Mnesteria basanistis

Scientific classification
- Kingdom: Animalia
- Phylum: Arthropoda
- Class: Insecta
- Order: Lepidoptera
- Family: Lecithoceridae
- Genus: Mnesteria
- Species: M. basanistis
- Binomial name: Mnesteria basanistis (Meyrick, 1908)
- Synonyms: Tingentera basanistis Meyrick, 1908;

= Mnesteria basanistis =

- Authority: (Meyrick, 1908)
- Synonyms: Tingentera basanistis Meyrick, 1908

Species of moth

Mnesteria basanistis is a moth in the family Lecithoceridae. It was described by Edward Meyrick in 1908. It is found in Sri Lanka.

The wingspan is 14–17 mm. The forewings are orange, paler towards the costa with dark-metallic-leaden-grey markings and with a narrow basal spot, as well as a streak along the fold from near the base to near the middle.
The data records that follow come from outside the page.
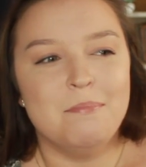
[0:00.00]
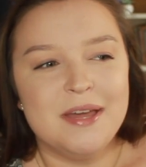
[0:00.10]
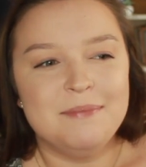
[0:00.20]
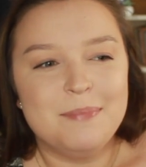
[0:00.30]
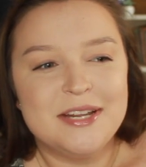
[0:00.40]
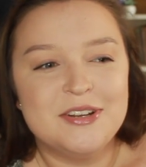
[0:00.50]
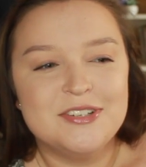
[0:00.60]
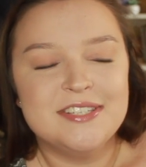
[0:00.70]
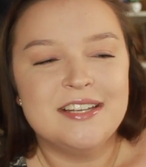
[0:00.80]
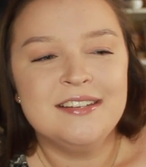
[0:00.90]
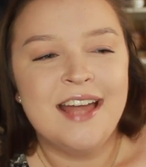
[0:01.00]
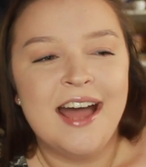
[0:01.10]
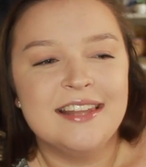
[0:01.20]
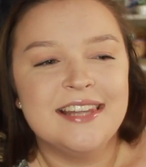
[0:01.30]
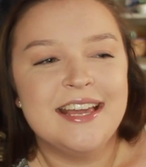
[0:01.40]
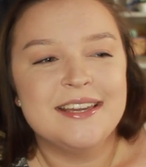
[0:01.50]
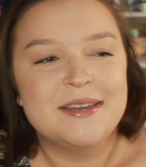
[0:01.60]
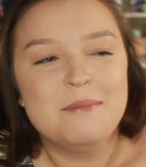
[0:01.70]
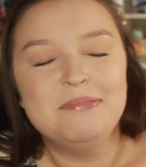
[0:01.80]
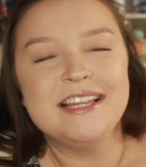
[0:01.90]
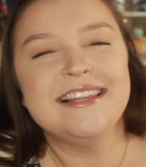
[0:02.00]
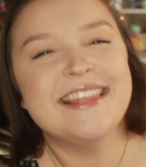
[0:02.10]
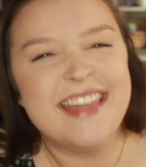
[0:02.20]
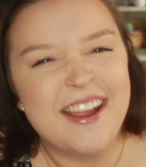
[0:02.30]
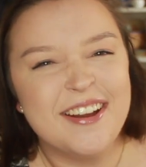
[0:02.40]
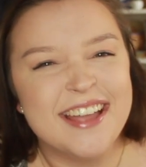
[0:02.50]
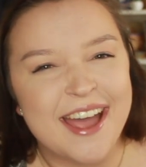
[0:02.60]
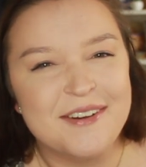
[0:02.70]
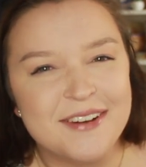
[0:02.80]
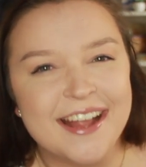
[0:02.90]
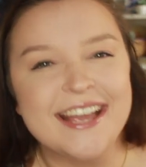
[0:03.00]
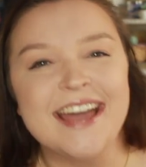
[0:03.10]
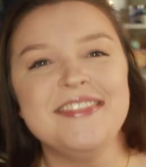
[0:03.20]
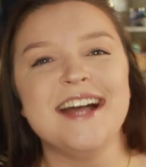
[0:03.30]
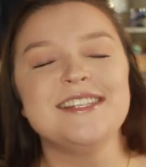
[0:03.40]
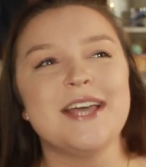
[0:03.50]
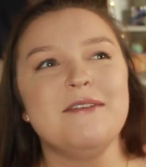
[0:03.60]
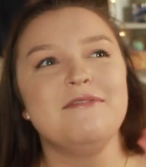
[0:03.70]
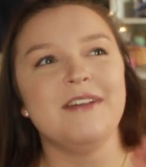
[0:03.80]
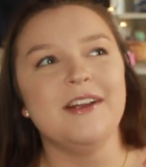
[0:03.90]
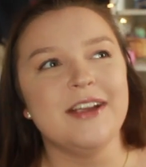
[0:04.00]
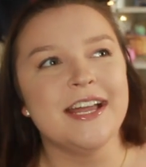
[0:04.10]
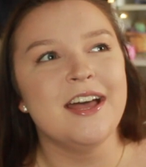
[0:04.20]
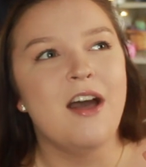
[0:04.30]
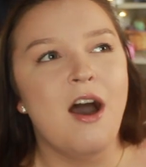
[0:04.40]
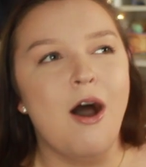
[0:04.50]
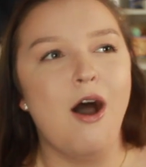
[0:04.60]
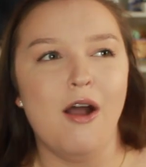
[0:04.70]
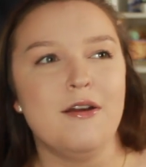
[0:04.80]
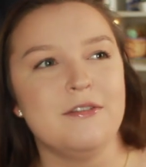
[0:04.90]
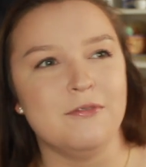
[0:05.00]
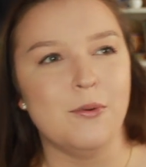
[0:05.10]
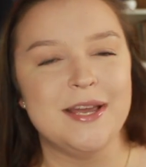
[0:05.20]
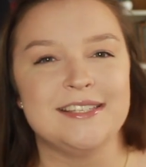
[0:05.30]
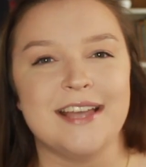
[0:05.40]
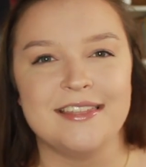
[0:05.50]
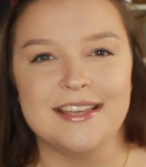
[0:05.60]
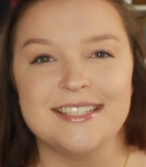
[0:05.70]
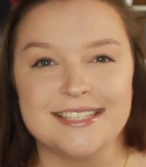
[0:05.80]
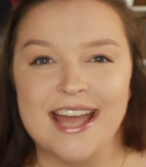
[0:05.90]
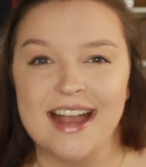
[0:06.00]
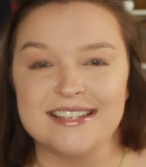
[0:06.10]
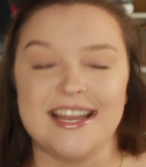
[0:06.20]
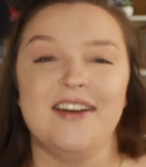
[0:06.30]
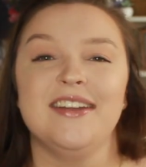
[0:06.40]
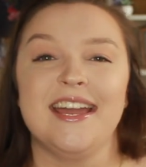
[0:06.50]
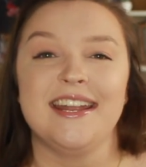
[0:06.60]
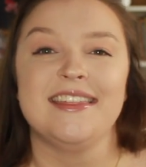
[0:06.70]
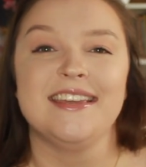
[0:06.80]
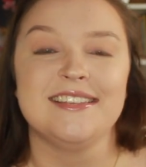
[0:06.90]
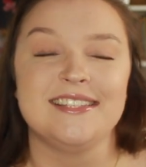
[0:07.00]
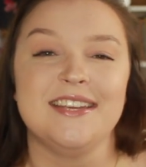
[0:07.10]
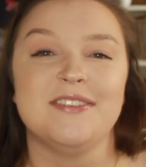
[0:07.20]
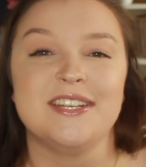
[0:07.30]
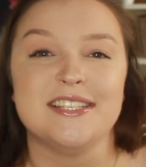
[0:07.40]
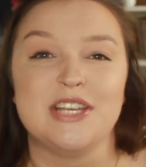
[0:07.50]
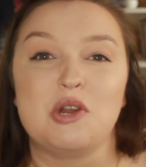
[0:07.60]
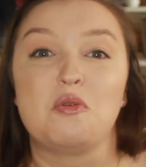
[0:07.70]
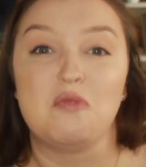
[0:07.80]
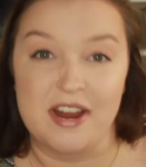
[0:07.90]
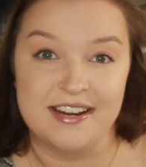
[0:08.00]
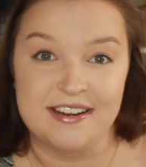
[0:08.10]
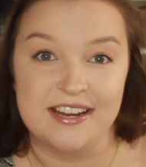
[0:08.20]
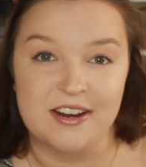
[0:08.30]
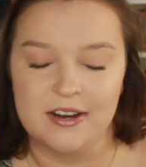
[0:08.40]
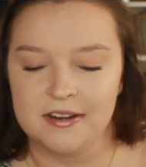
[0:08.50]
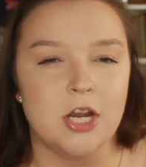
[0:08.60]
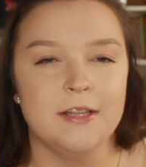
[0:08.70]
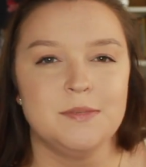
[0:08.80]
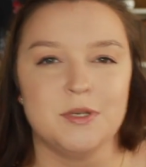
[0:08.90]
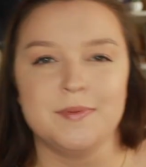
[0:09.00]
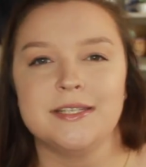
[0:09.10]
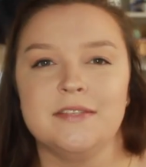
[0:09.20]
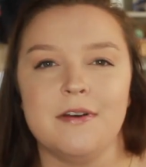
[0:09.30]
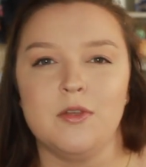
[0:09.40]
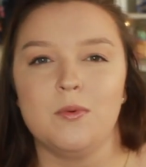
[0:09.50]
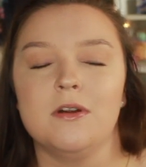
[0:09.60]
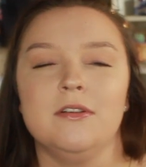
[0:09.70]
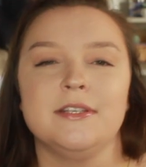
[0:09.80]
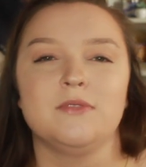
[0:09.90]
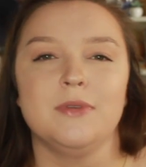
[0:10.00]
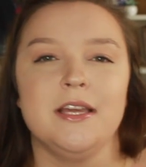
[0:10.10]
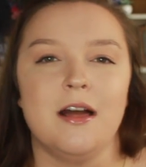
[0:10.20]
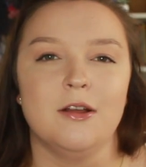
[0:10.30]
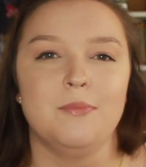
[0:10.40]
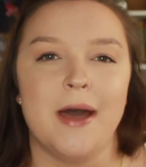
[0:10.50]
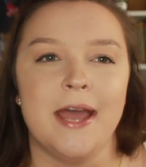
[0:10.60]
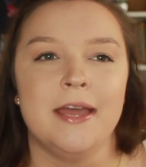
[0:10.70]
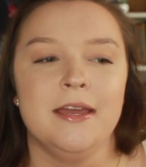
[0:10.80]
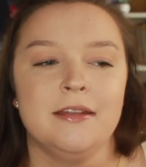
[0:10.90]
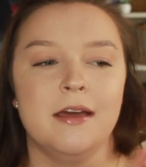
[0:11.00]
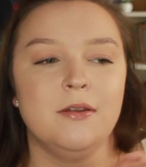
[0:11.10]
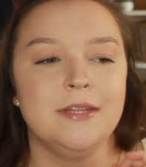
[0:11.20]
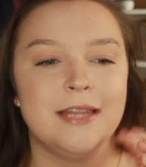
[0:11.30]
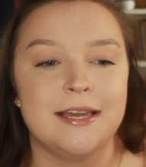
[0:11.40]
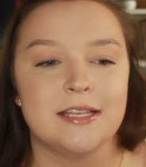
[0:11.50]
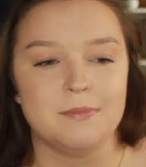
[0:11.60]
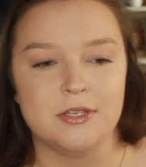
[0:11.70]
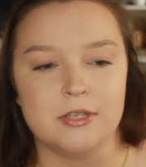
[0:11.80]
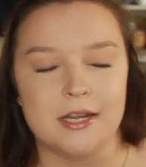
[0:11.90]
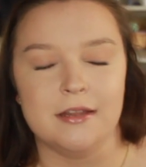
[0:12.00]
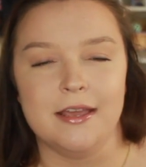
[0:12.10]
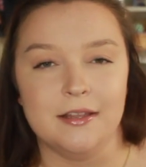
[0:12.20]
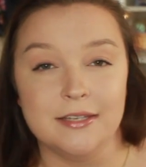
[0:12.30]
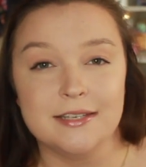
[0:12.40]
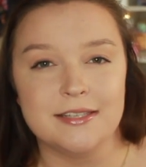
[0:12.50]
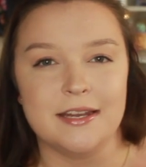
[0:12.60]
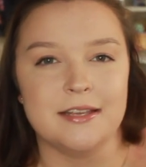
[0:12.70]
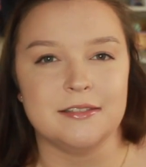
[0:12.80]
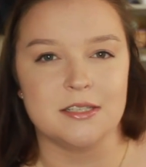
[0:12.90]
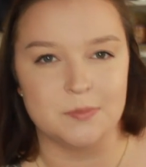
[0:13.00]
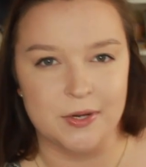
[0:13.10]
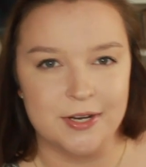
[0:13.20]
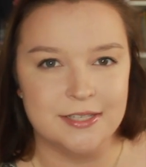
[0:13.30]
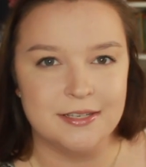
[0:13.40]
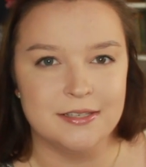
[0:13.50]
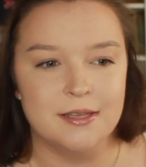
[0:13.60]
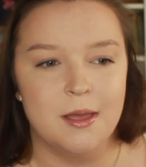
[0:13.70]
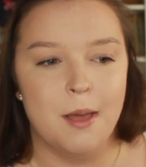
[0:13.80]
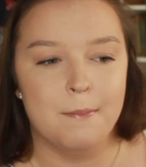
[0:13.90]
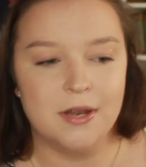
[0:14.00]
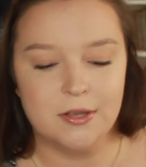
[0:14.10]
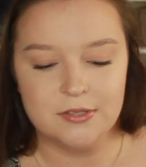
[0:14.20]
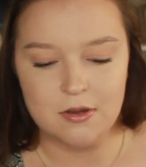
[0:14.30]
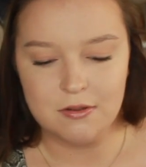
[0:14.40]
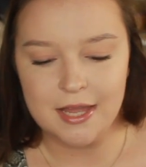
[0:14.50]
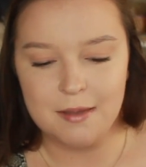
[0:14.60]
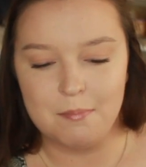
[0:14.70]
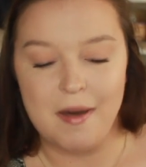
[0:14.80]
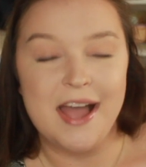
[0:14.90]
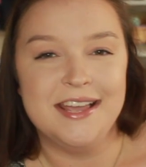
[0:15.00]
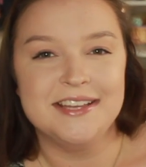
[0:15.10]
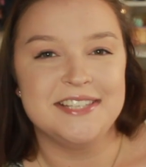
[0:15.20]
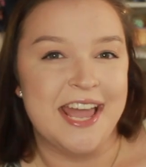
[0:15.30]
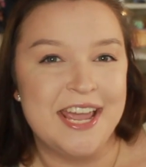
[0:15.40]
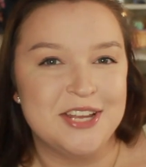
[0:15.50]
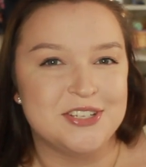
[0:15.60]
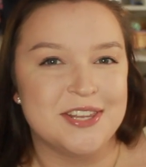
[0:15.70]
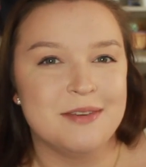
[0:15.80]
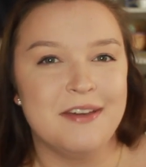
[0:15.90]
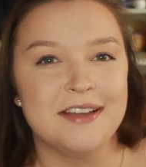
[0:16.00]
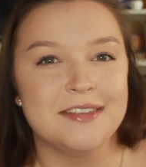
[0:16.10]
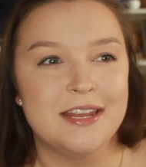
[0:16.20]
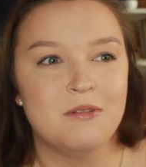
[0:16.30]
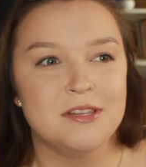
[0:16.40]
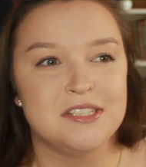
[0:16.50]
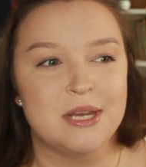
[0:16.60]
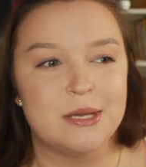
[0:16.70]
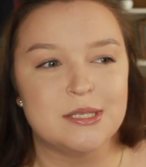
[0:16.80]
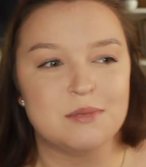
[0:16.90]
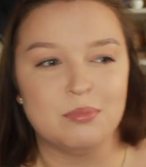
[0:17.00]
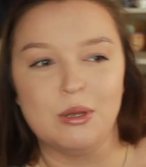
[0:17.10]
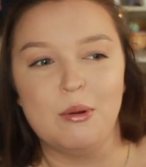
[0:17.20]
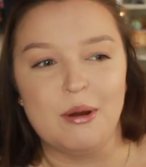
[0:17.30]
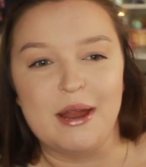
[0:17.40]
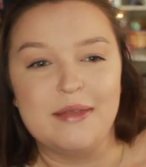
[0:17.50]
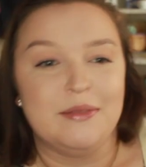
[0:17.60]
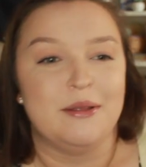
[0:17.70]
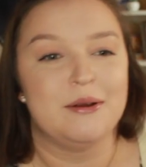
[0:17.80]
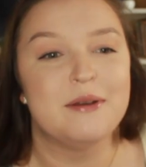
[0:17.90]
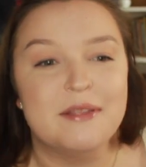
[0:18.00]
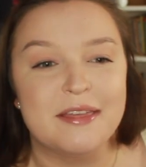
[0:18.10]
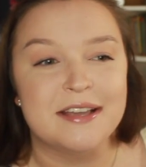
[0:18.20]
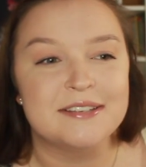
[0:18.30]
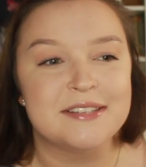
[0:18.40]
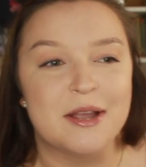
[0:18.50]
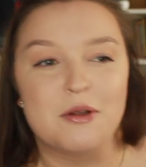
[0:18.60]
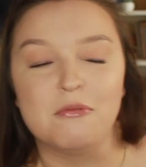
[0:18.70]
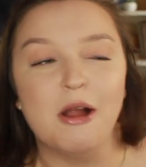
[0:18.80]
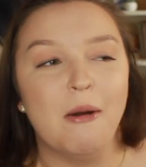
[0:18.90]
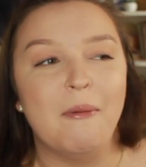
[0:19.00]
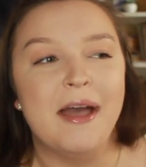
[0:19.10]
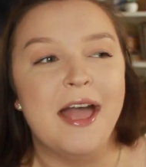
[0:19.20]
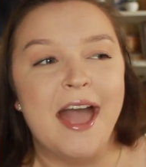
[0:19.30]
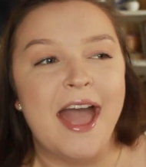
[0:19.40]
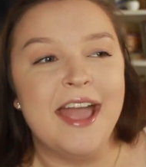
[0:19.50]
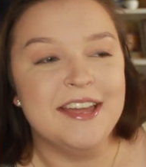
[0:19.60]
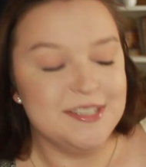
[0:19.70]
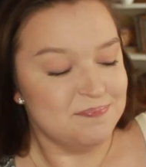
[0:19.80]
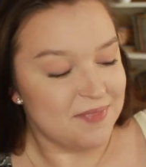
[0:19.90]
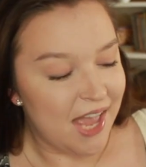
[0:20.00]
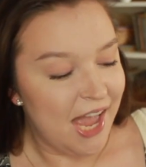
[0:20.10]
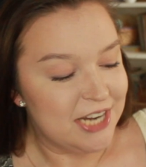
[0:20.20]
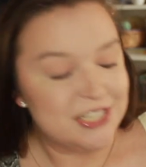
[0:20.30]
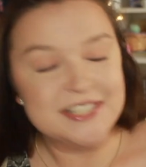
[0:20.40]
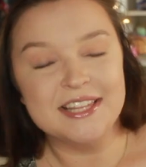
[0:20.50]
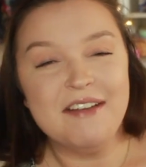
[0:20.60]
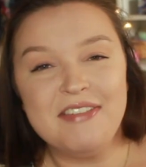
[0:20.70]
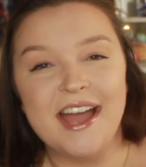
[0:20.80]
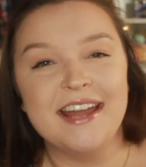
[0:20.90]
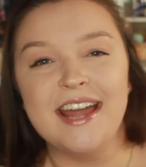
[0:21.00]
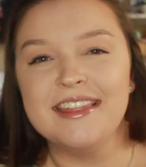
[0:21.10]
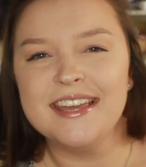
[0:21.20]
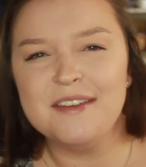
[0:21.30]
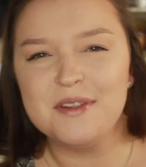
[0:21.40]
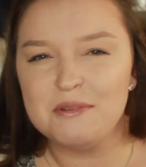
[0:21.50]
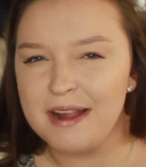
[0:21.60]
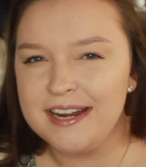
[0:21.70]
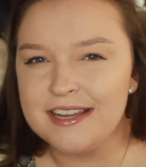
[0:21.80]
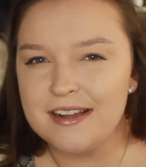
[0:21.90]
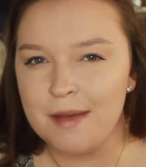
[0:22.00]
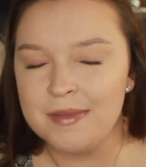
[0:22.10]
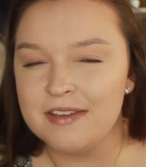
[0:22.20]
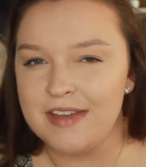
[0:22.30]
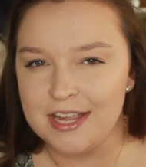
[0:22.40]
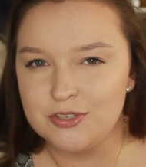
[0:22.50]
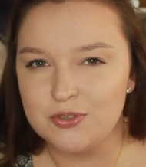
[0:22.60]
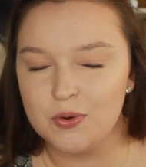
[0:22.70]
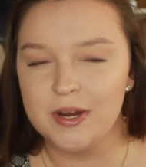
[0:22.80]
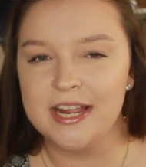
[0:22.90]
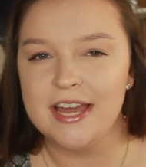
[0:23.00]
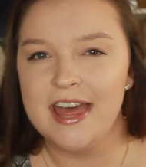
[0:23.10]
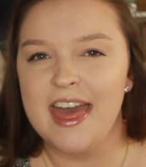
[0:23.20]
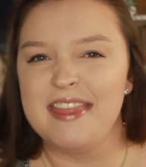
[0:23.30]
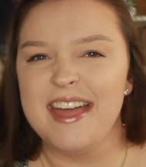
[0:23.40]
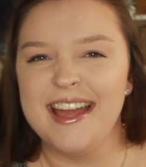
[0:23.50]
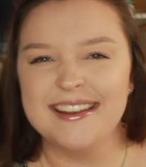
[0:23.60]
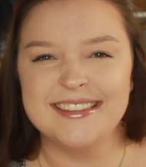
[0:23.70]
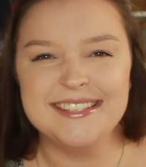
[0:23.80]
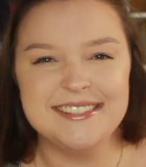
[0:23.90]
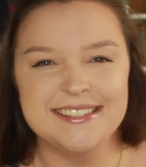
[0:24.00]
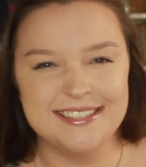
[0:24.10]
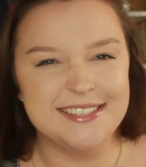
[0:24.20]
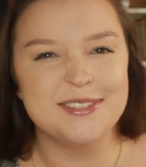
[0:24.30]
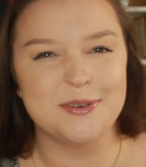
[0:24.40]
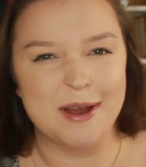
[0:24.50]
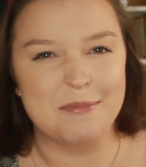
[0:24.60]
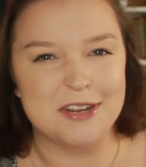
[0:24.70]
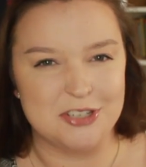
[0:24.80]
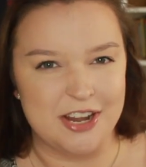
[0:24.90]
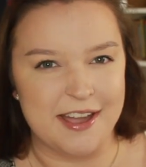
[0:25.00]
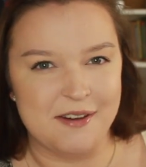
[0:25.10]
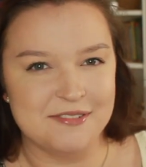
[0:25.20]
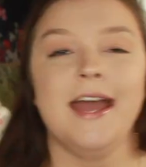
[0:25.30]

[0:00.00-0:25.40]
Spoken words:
but you're still not like completely there yet, right? And that's a very hard voice, I think, to tack down, and I think Stephen does it great in here. Charlie's perspective of the world is really colored by not only like his mental illness and his experiences, but also like by his age and the fact that he wants to explore and learn things and grow. And I just love that, and I think if you're writing a coming-of-age story, that this is a great one to check out.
There is a streak in the disc from about one-third to two-thirds, as well as a small dorsal spot before the middle and the apical third of the wing is more or less broadly streaked with leaden grey between the veins, variable in extent. The hindwings are whitish ochreous in males, the costa suffused with grey, with a submedian groove and expansible pencil of long whitish-ochreous hairs from the base lying beneath it. The hindwings of the females are grey.